In my paper I had highlighted the fact that there exists, within the country, a huge, already installed, power generation ability, presently dormant, completely untapped. This 7000 MW of available energy is in the form of backup/standby generators installed in every business concern across the country. Only those gensets that are larger than 150 KW rating are considered; the 7000 MW does not include the hundreds of thousands of small generator sets that meet domestic and small business needs. If the owners of these industrial generators are allowed to generate their own power, the shortfall would more than adequately be made up. Equally importantly, power generated in house would be reliable and not subject to any transmission losses or theft. Gas bills would be paid promptly by all businesses and this would ensure good cash flows. Circular debt would reduce. With power available, industry would be revived. It would trigger growth, increase production; create jobs. With a huge portion of industrial demand being met in house, other users would be provided more electricity.
The problem is that our national policy strictly prohibits the use of Natural gas for power generation. Only export oriented industries, which now are woefully few, are allowed gas for electricity production. This is why the bulk of installed generators that can produce the extra 7000 MW are diesel fueled. They will never be used as the burn an expensive, imported fuel. Diesel based electrical energy is extremely expensive and not viable.
My paper argued that the government should allow business houses and industry to use gas for power generation for the short term. Diesel generators can be converted to run on cheap natural gas. These conversions are being carried out in large numbers Iran, India, Afghanistan, Bangladesh. Indonesia, Africa, Europe, North and South America; wherever natural gas is available. Even in Pakistan where, sadly, because of the ban, this is being done in a thriving black market where unscrupulous individuals carry out illegal, inefficient conversions in Pakistan with the connivance of crooked utility personnel.

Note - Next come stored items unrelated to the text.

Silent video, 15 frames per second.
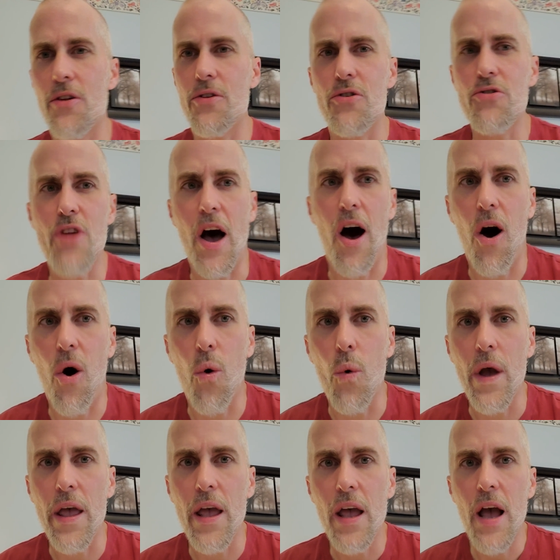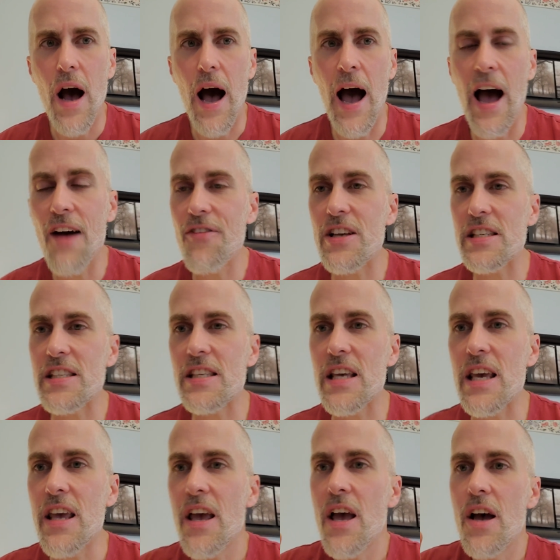No,
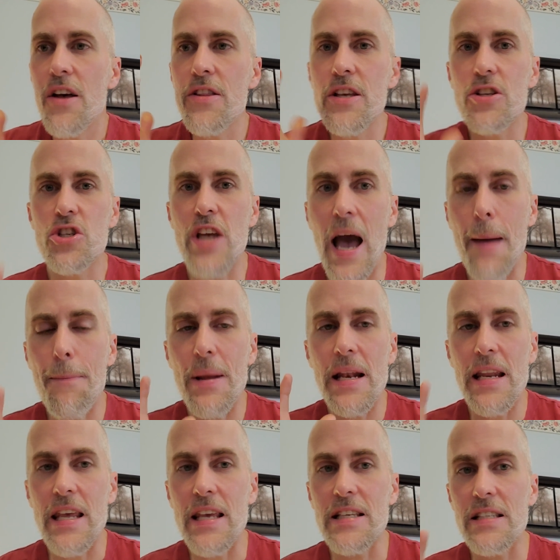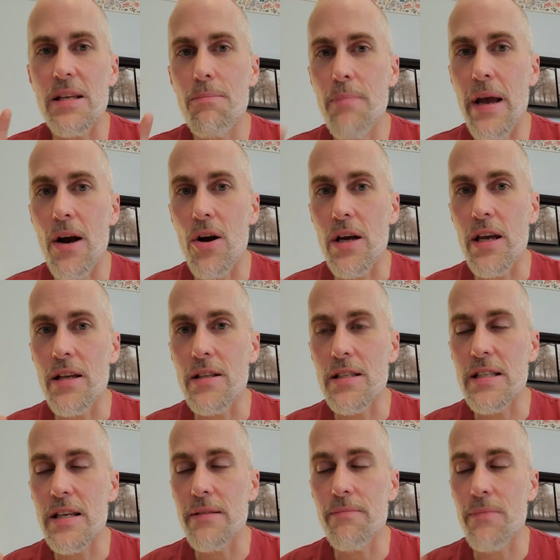Obviously, the Japanese
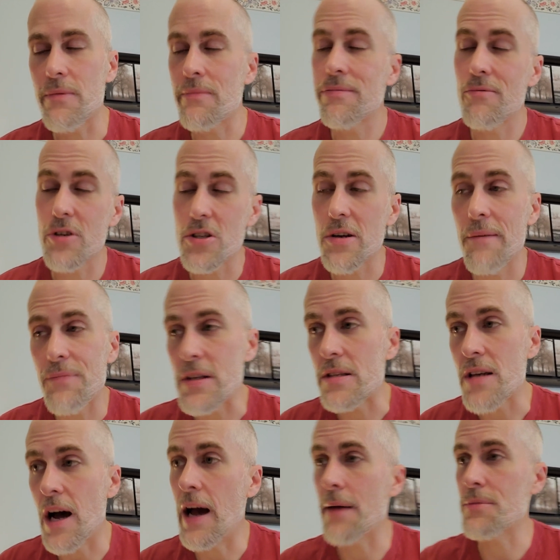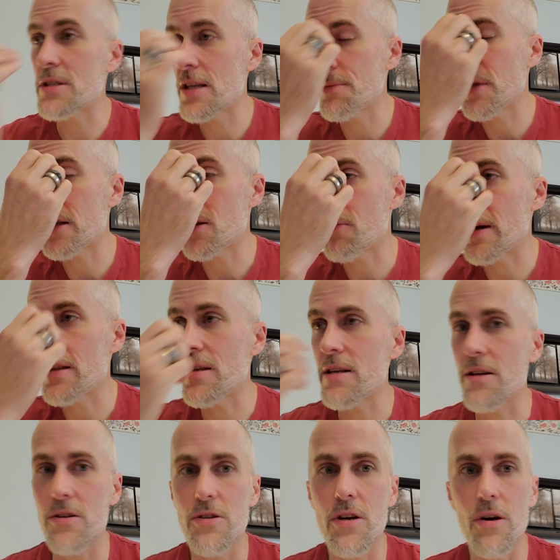Americans, which at the time seemed like the right thing
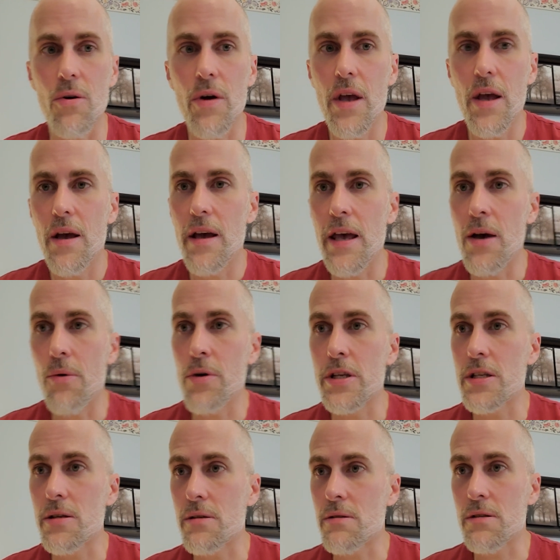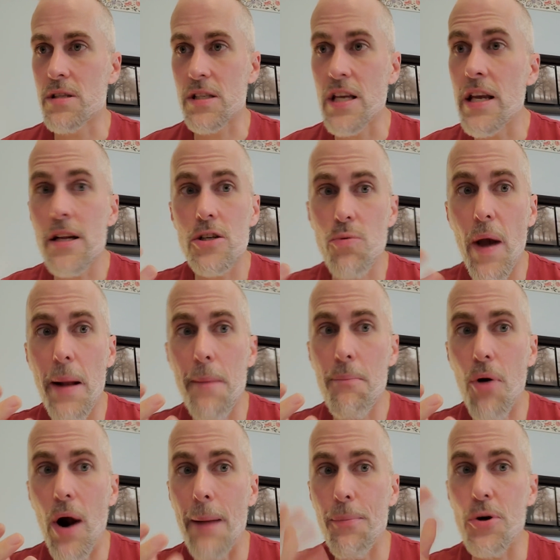to do, it was seen as right and
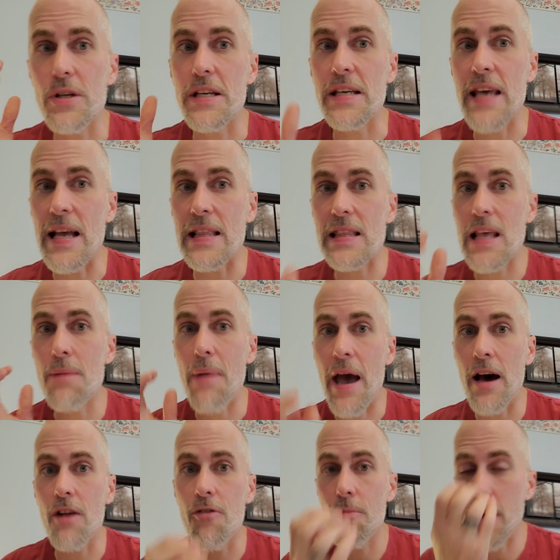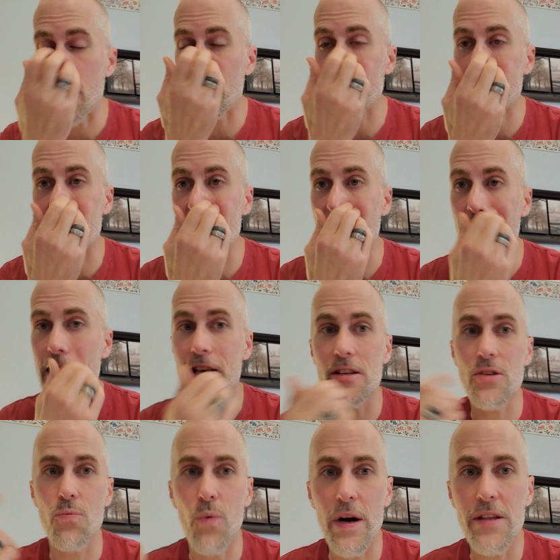proper to get them out of American society
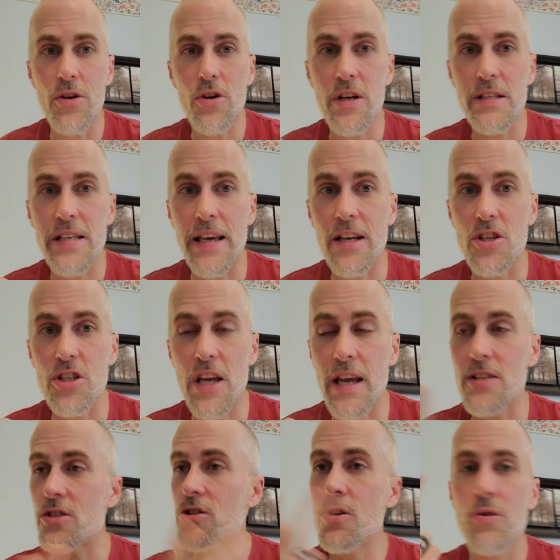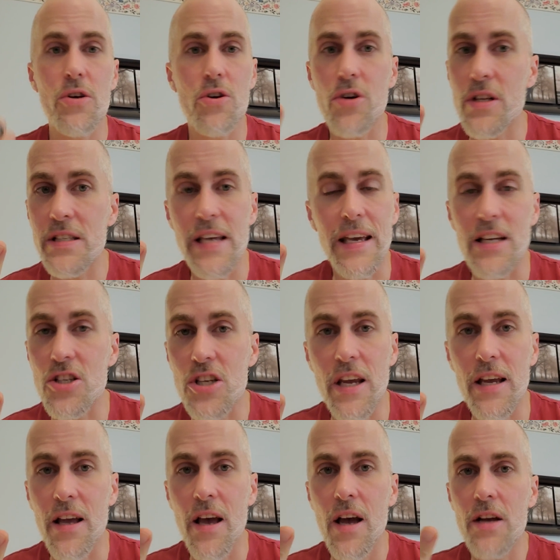because one, you couldn't take a chance. Two, you couldn't take a
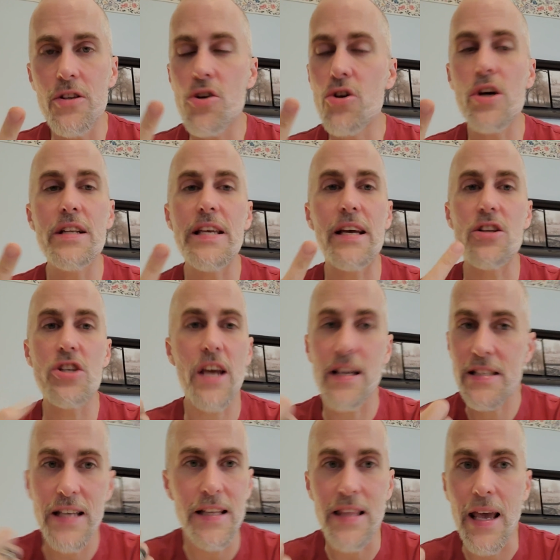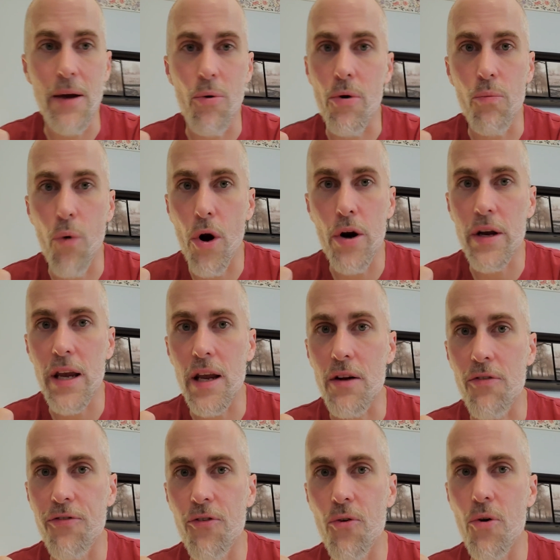chance. You couldn't take a chance that they were working
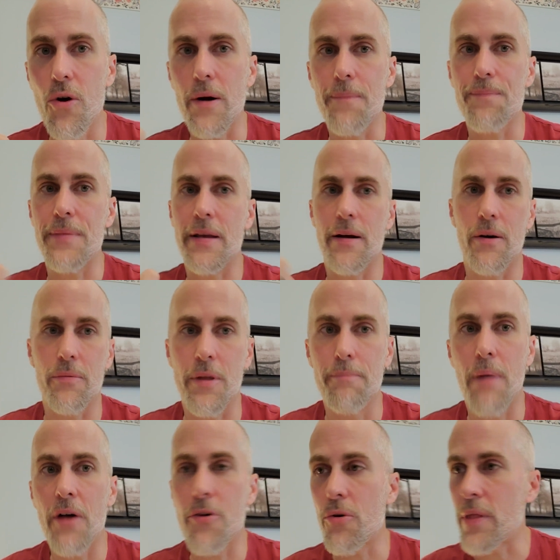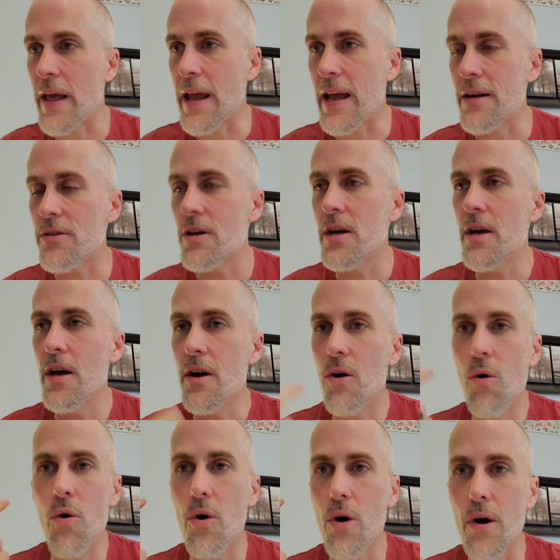for you know the motherland,
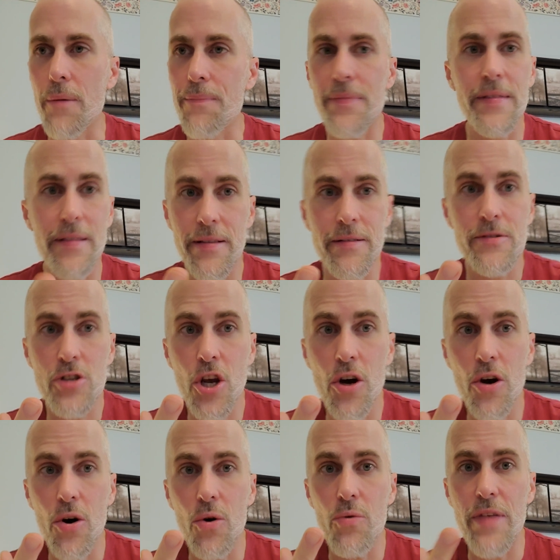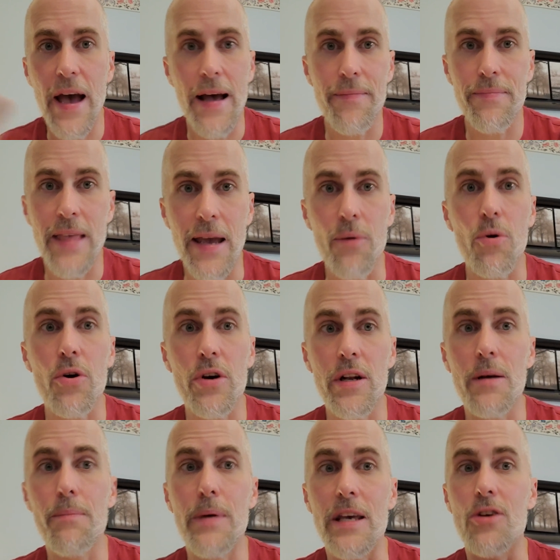or two that they were going
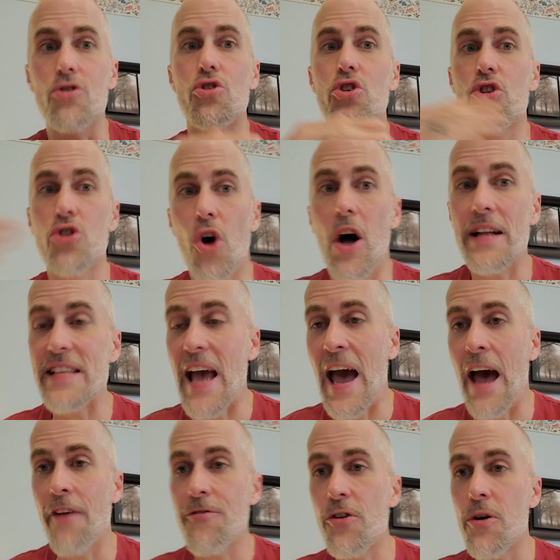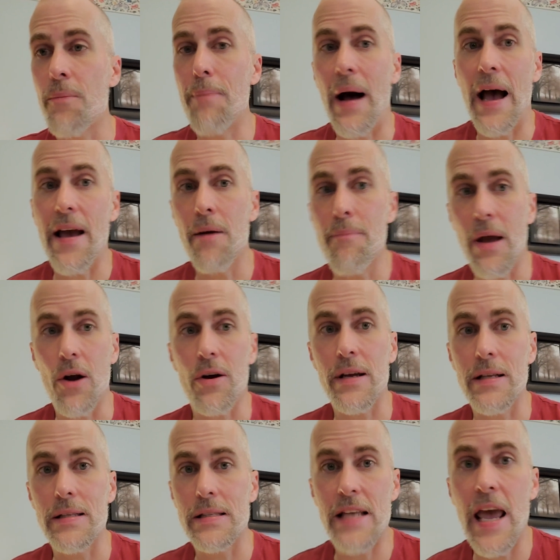to be sought after by
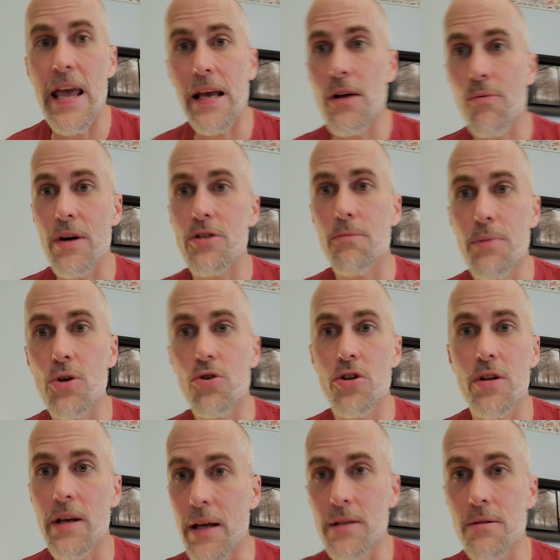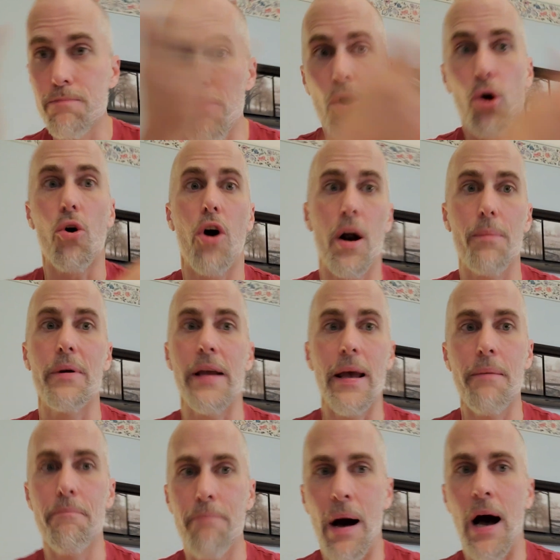Americans taking retribution against Pearl Harbor,
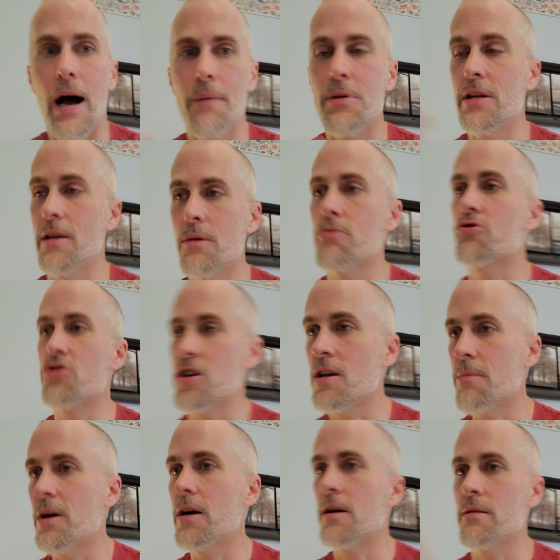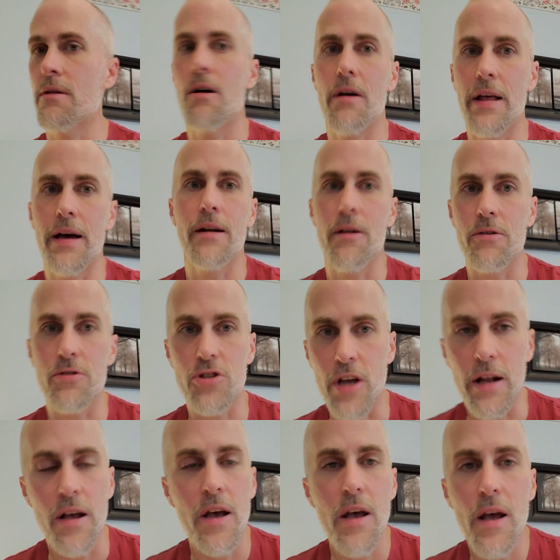getting bombed, and Iwo Jima, and all that other
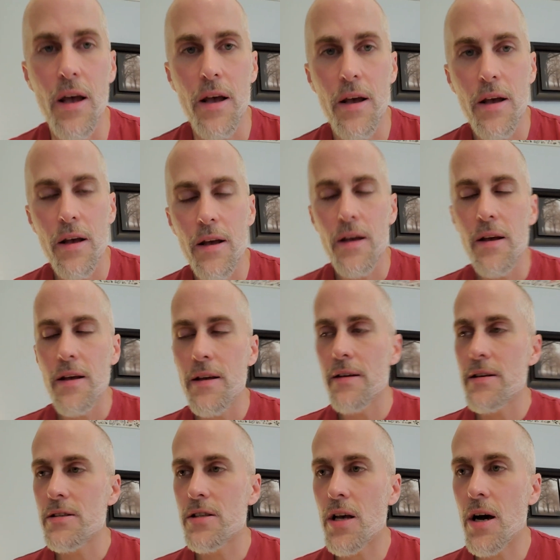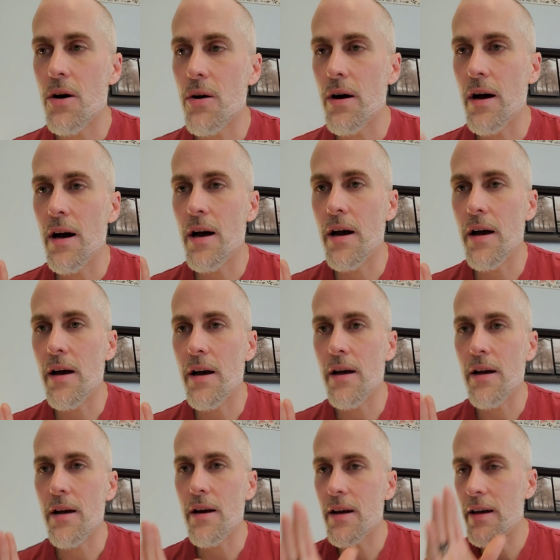shit. So I, I,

Pakistan has a shortage of natural gas but still allows its citizens to use it for transportation.
3.5 million households can travel from one darkness to another but we will not allow industry to use gas for power generation.
In fact we do worse. Consider this situation.
- The Government provides Sui gas to Power Producers (both IPP and others).
- The Power producers generate electricity.
- About 30-40% is lost in transmission or stolen.
- Poor transmission and theft also promote frequent outages, surges, low voltages that cause equipment damage and failures.
- Disgruntled end users pay their monthly bills to the Utility Companies.
- 60-70% of the total cost of electricity generated is recovered at best.
- The utility companies never collect enough to service their debt.
- SSGC and SNGPL do not get paid for the gas they supplied.
- Liquid fuel suppliers suffer a similar fate.
- This causes circular debt.
- Increased debt means lower fuel availability.
- Lower fuel supplies mean lower power generation.
THIS IS SHEER WASTE; GROSSLY INEFFICIENT. WHY DOES THE GOVERNMENT NOT GIVE THE GAS DIRECTLY TO THE END USER AND LET HIM GENERATE HIS OWN ELECTRICITY USING HIS OWN GENERATORS?
WHY CAN WE NOT IMPLEMENT THIS SHORT TERM MEASURE WHILE THE GOVERNMENT BUILDS DAMS AND NUCLEAR POWERPLANTS WHICH WILL TAKE YEARS.
THE ANSWER IS SIMPLE. CONVENTIONAL.
WE DO NOT HAVE ENOUGH GAS. THE IRONY IS THAT THE GOVERNMENT IS WILLING TO GIVE 7000 MW WORTH OF GAS TO IPPS AND WAPDA/KESC ON CREDIT BUT IS NOT WILLING TO GIVE IT TO THE END USER DIRECTLY FOR CASH.